Your task
This task calls for copying each line below that contains "Silent".

Data extract

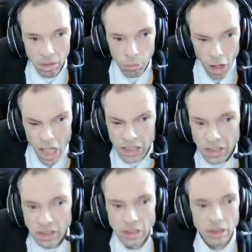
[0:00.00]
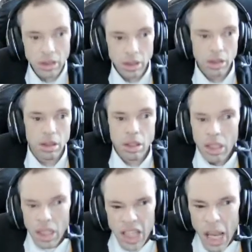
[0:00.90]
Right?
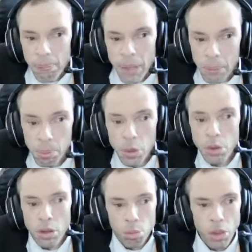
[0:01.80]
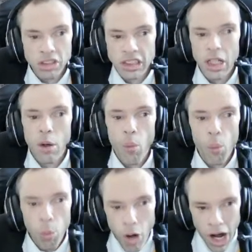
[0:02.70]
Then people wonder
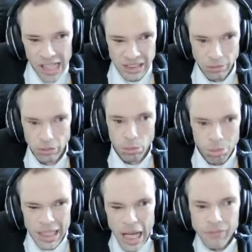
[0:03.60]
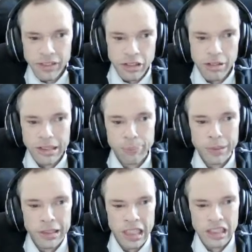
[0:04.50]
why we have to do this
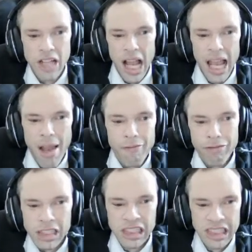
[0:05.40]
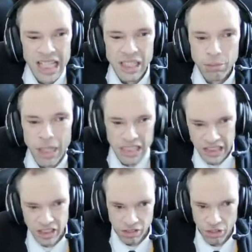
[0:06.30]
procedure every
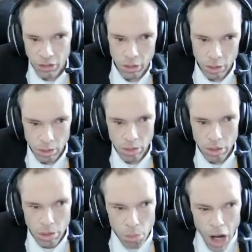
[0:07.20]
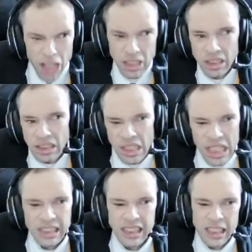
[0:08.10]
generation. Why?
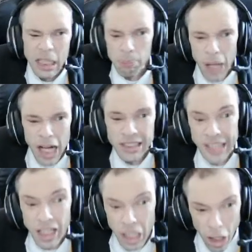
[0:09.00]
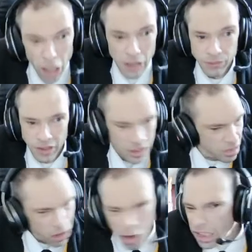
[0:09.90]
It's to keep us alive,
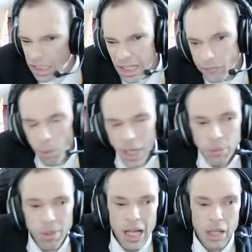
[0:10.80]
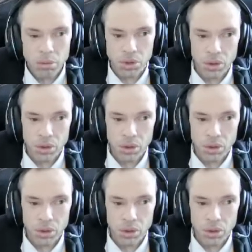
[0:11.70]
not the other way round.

==

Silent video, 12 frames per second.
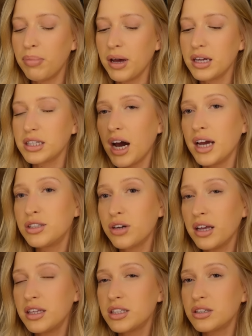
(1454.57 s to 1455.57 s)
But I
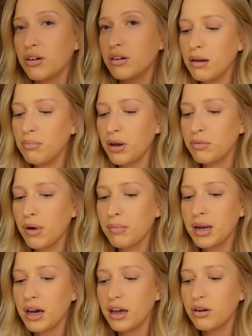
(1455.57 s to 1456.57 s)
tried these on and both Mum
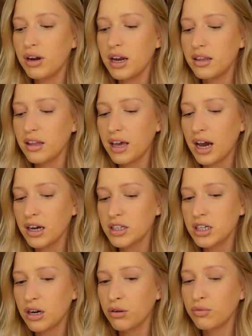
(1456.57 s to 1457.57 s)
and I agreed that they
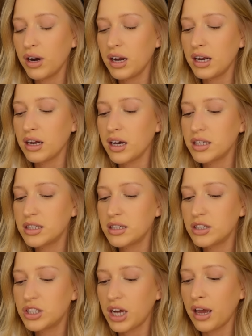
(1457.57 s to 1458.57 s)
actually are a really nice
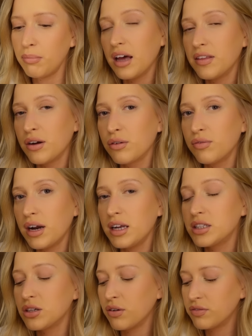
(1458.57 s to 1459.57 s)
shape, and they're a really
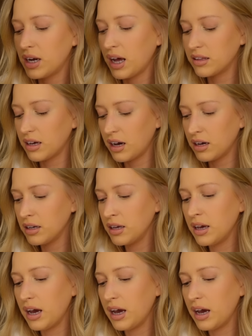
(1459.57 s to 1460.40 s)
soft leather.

==

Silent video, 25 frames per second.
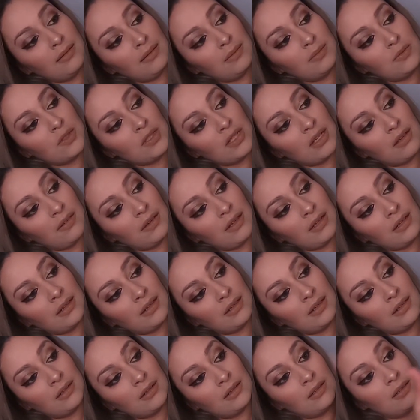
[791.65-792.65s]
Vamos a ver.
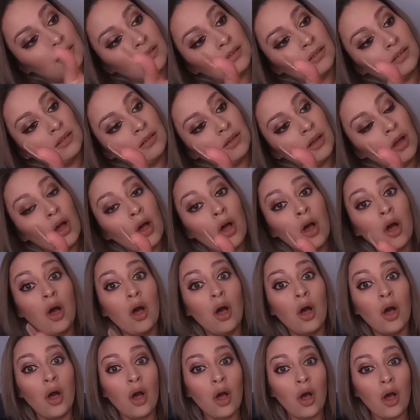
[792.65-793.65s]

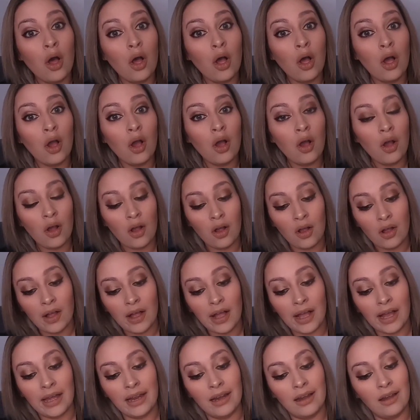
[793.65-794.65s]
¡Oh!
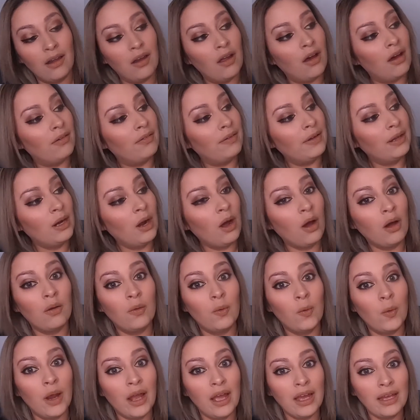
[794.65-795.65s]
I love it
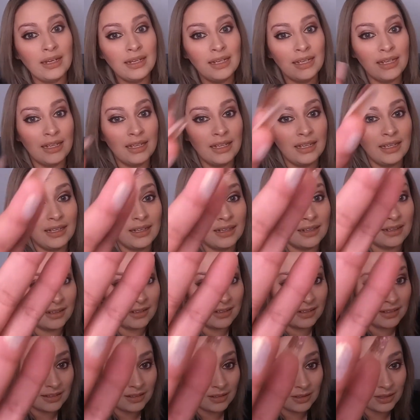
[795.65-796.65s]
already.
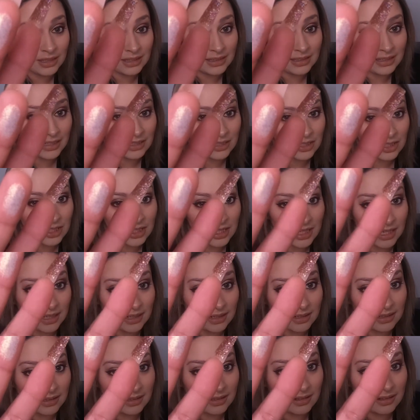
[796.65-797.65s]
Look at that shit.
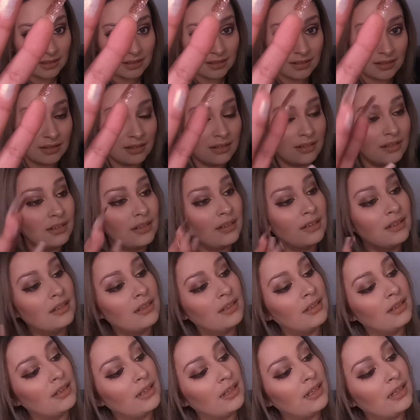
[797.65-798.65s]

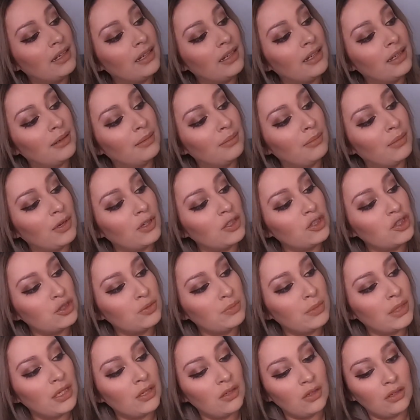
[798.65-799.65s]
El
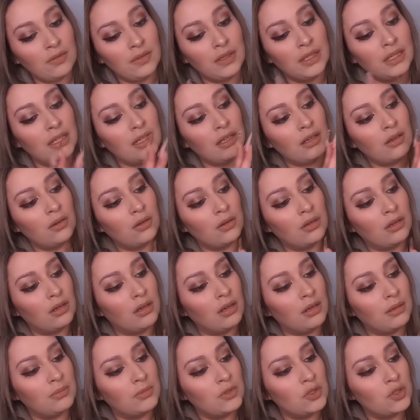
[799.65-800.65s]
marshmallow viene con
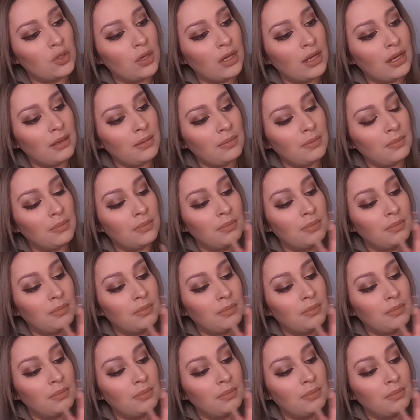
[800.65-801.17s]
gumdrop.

Solution for this exercise
Silent video, 12 frames per second.
Silent video, 25 frames per second.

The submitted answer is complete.